The second section of the act, was to remedy another defect obvious to the committee, and which had been suggested by the executive of the United States. The present laws were defective in not authorising the interference of the executive to prevent the commission of the offence, nor unless there was sufficient proof to justify punishment for commission of the offence. This was the reason of the 2d section of the act, calling on the owners of armed vessels to give security that they will not violate the neutral obligations of the United States. The committee had been induced to offer this general provision, in preference

to authorising collectors at their discretion to call on the owners of armed vessels to give bonds, for obvious reasons. Persons engaged in a fair commerce, where there could be no suspicion of an improper intention, would be at no loss in obtaining the security required; and, though they would be subjected to some little inconvenience, it was not such an objection as to prevent the adoption of an important general measure. And the provision was made general, further, because the committee were unwilling to throw on the collectors, on the one hand, the responsibility of making discriminations, and on the other were not willing to trust the collectors, &c. in all cases, because they were not always discreet, and, by the general provision, the effect of connivance or indiscretion on the part of any officer of the United States would be obviated.

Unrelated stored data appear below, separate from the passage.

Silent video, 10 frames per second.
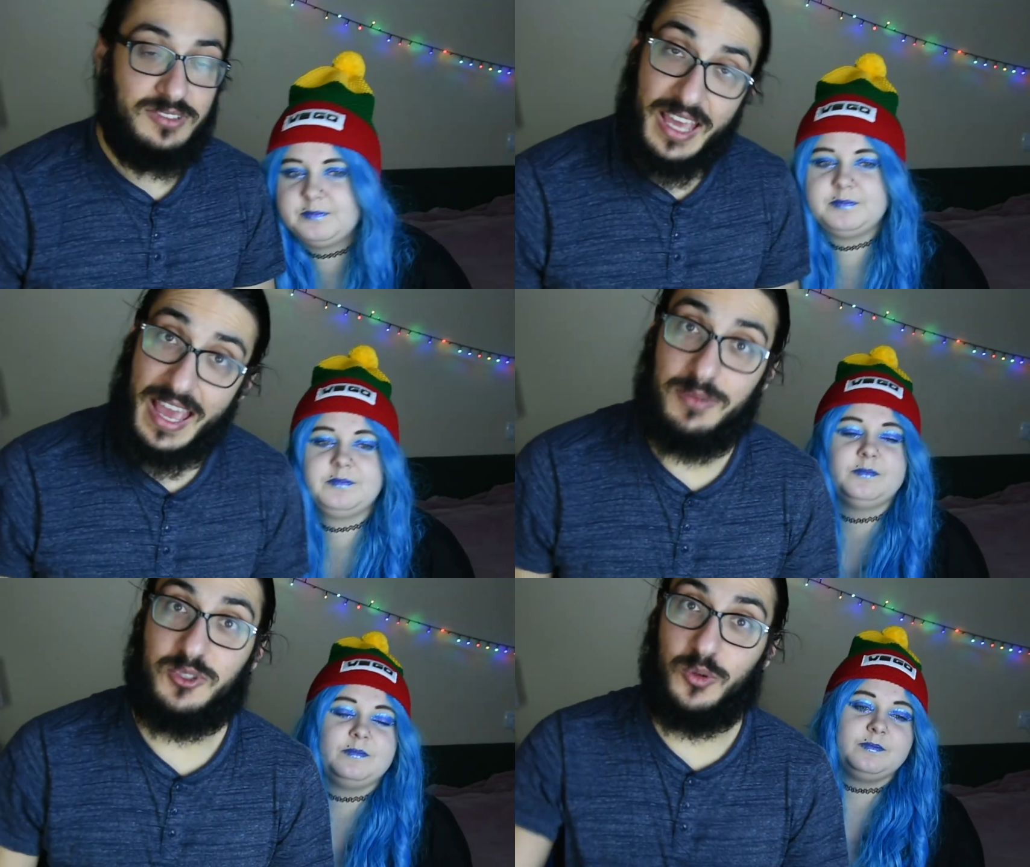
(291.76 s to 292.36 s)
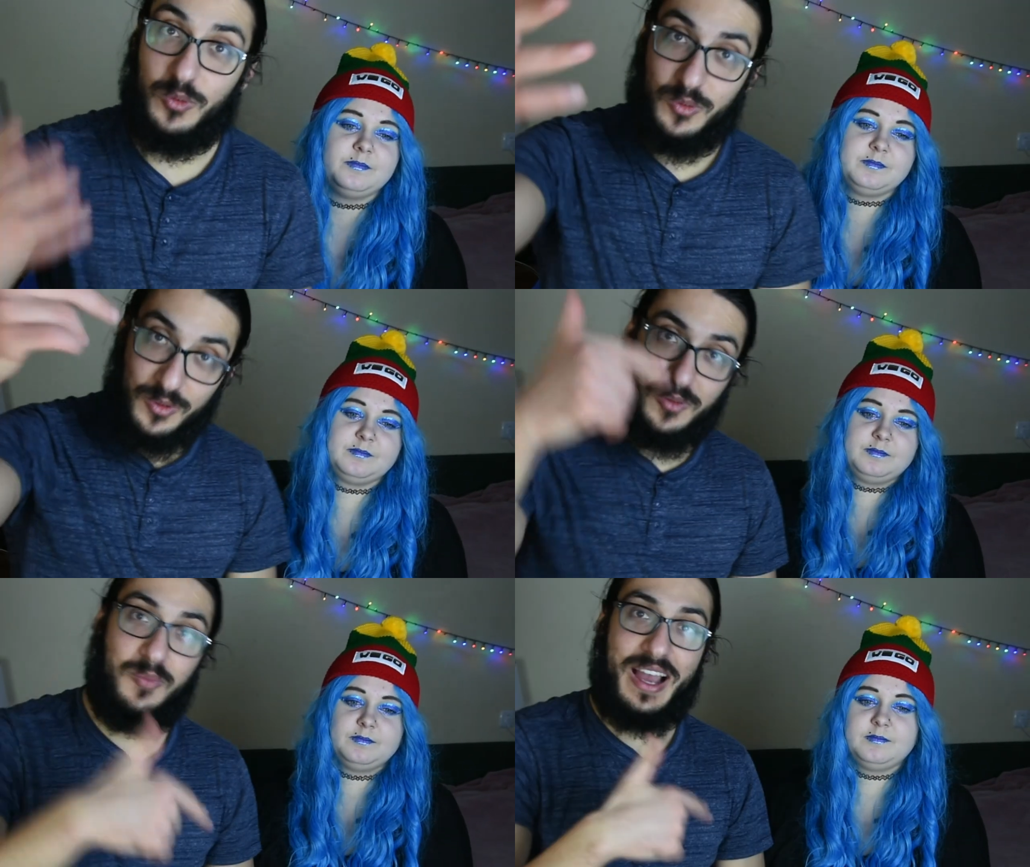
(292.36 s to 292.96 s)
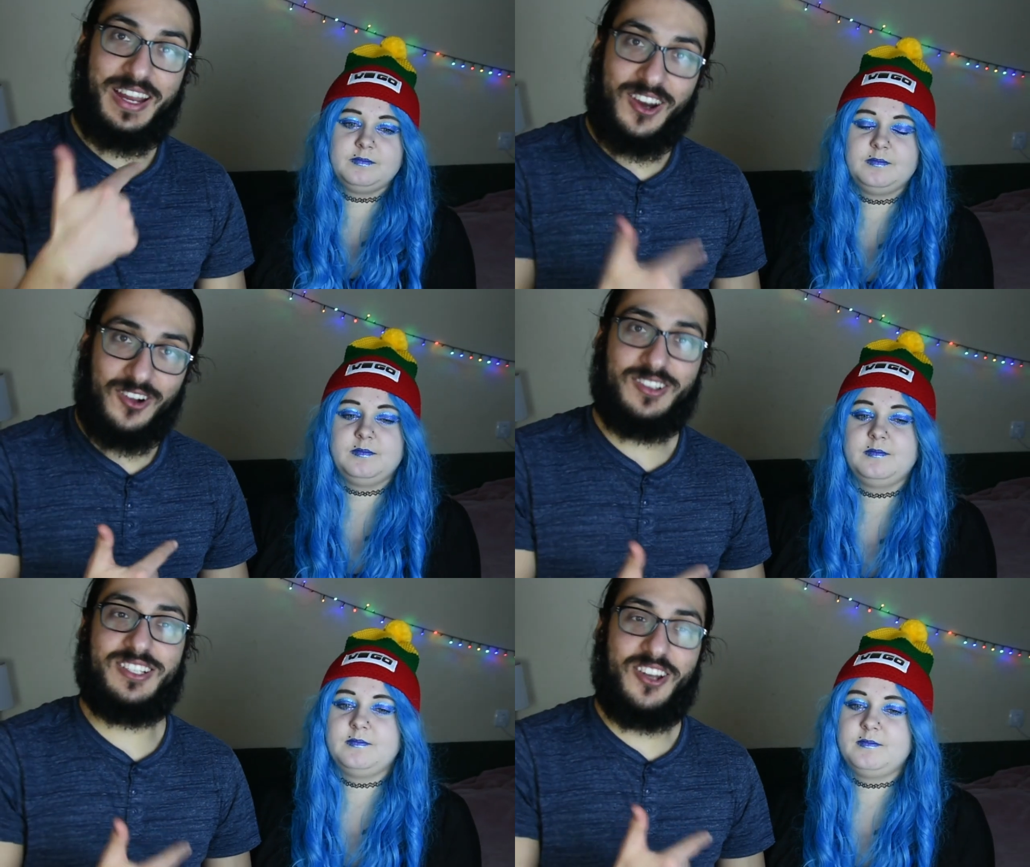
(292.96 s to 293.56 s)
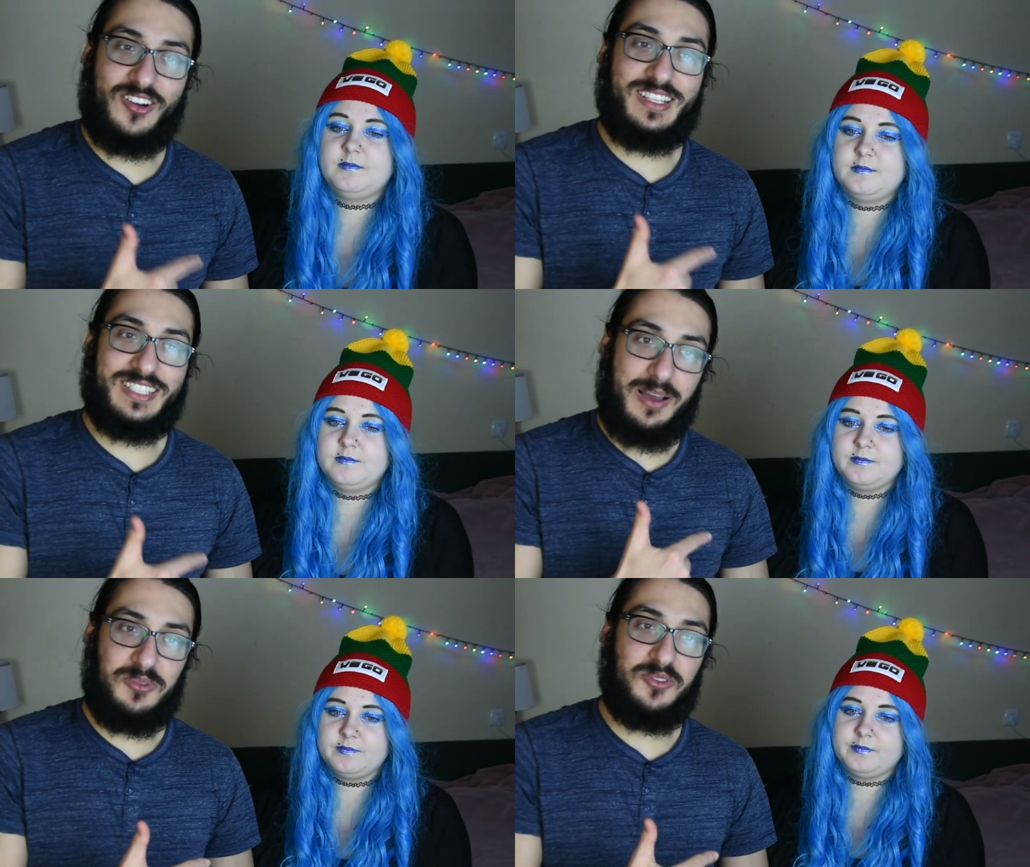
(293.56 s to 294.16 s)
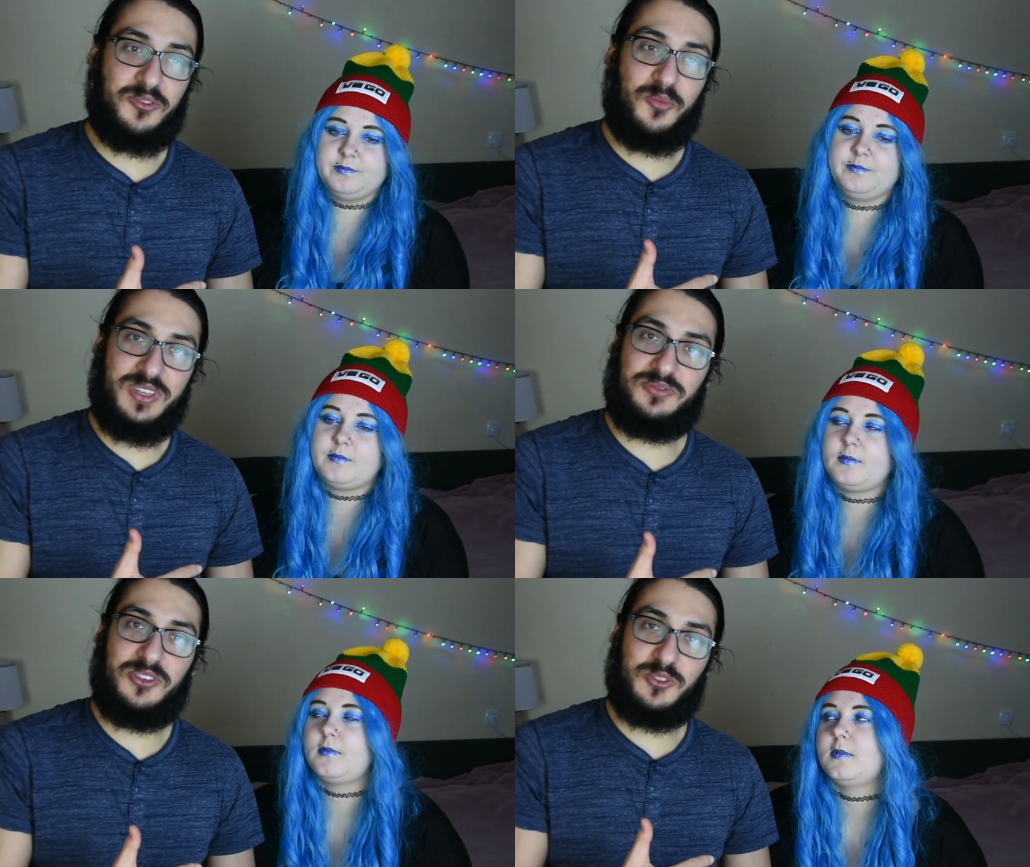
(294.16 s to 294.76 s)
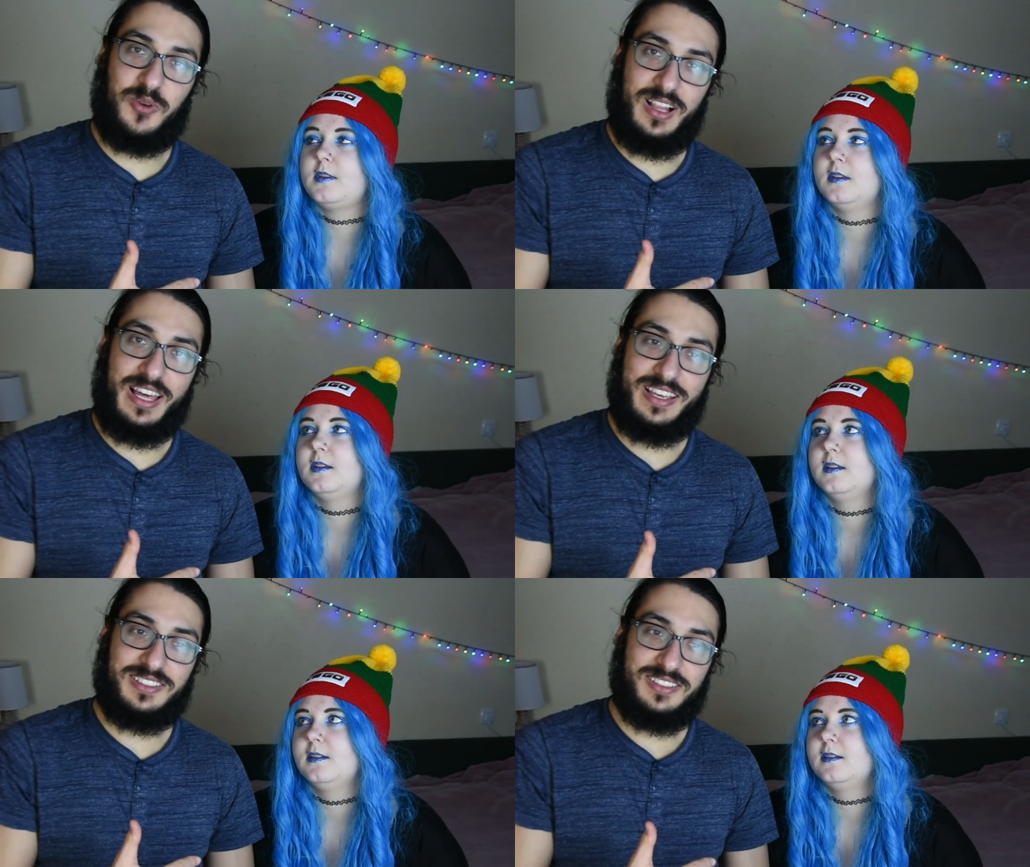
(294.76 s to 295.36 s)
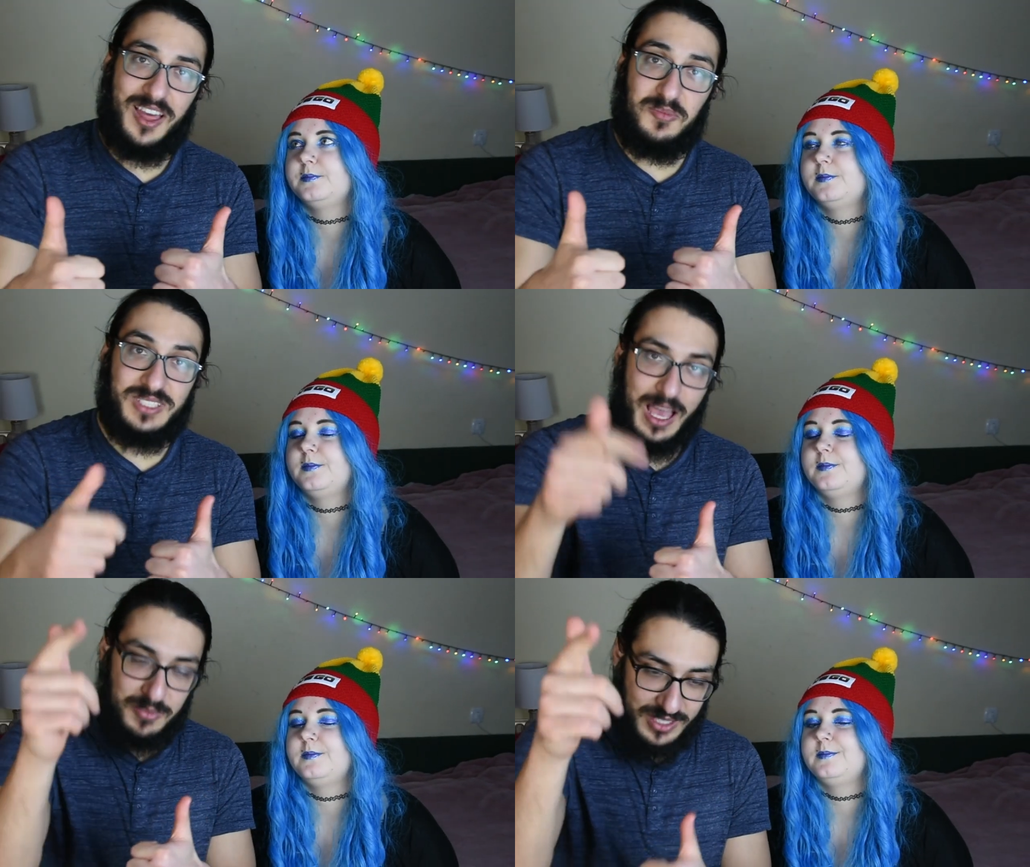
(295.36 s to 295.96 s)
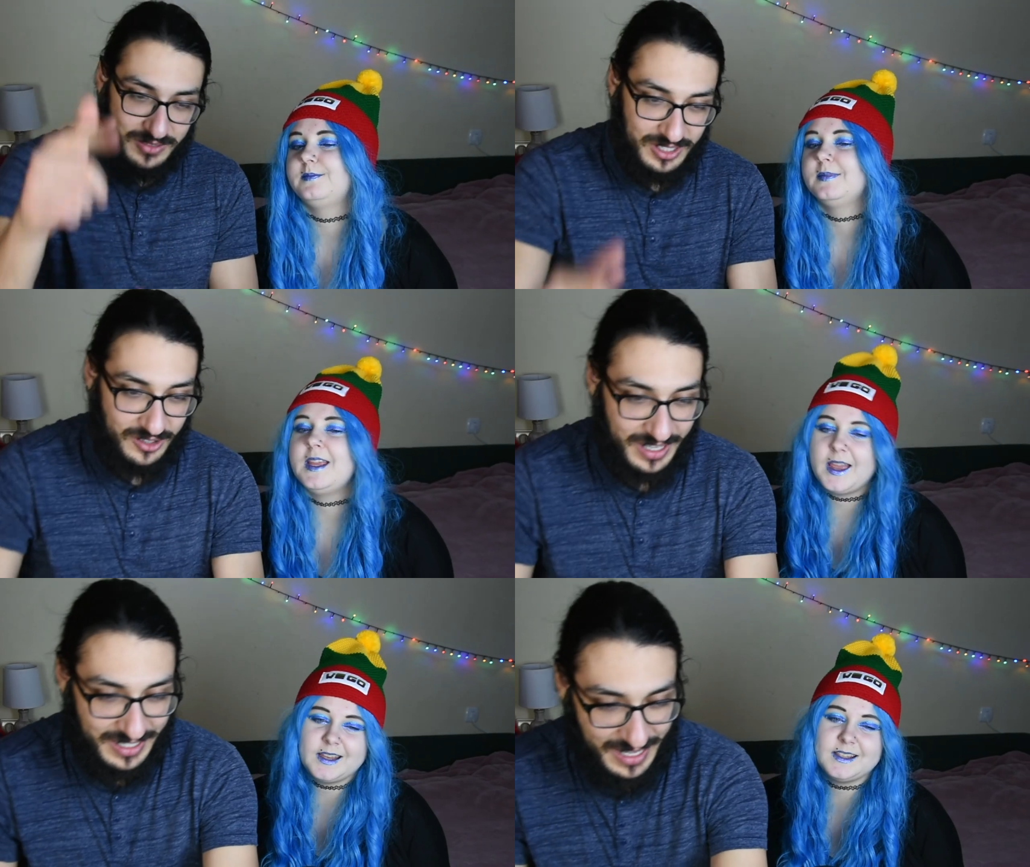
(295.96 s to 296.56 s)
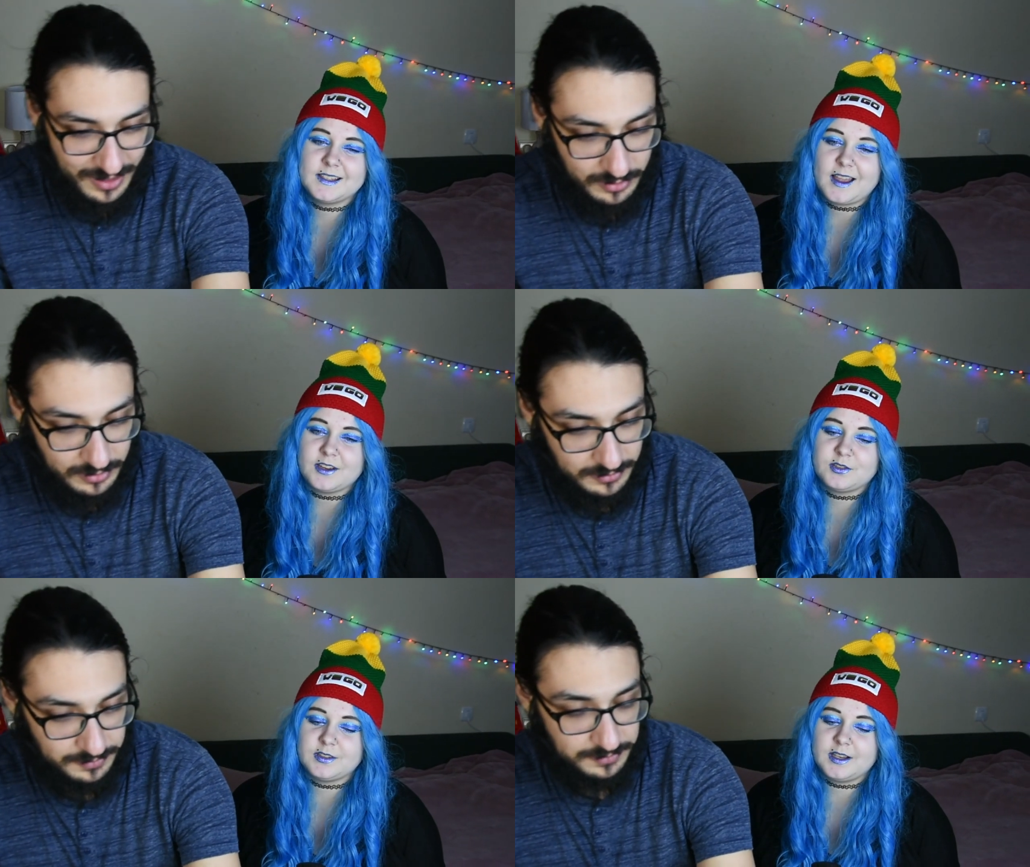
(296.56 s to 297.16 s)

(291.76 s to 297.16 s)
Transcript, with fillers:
Speaker 1: Damn, so my girl is learning something from this video as well, guys. Thumbs up this video right
Speaker 2: now. And this guy should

But, inasmuch as it was obvious that the evil would not wholly be remedied, without some discretionary power being vested in the collectors, that discretion was given in the 3d section, to restrain from sailing any vessel in such condition as that, though not armed, it may be as soon as it leaves the waters of the United States. That section authorises the collector to detain such vessel, until permission be given by the president of the United States, for its proceeding to sea, or until the party enter into the obligations required of the owners of armed vessel, by the second section of this bill. The fourth and last section of the bill forbade any foreign ship or vessel to be armed and equipped, or the force of any foreign armed ship or vessel to be increased or augmented in the ports of the United States, under any pretence whatsoever.

This was, he said, a simple question of internal policy: whether we ought or ought not to carry into effect our own laws? The claims of Spain on our justice or honour, or the merits of the contest between her and her colonies, had nothing to do with it. We have laws already in existence, such as all civilized nations have, to restrain unauthorized military expeditions. The president, whose duty it was to execute these laws, had informed the house that the provisions were not sufficient. Is the law defective or not? If it is, the defect ought to be remedied. If the law be not defective, the defect is in the execution of the law, and the blame ought to rest on the president of the United States, for not causing it to be executed. But, Mr. F. said, if he understood the subject, the law was defective, and the defect ought to be remedied.

He begged gentlemen to beware how they indulged their feelings on this subject, at the expense of the laws of their own country. It was no sufficient answer, when the law of the country was violated, that it was right, on account of a violation of the law of justice by any foreign power. If this were allowed, the door would be open to every excess on every pretence.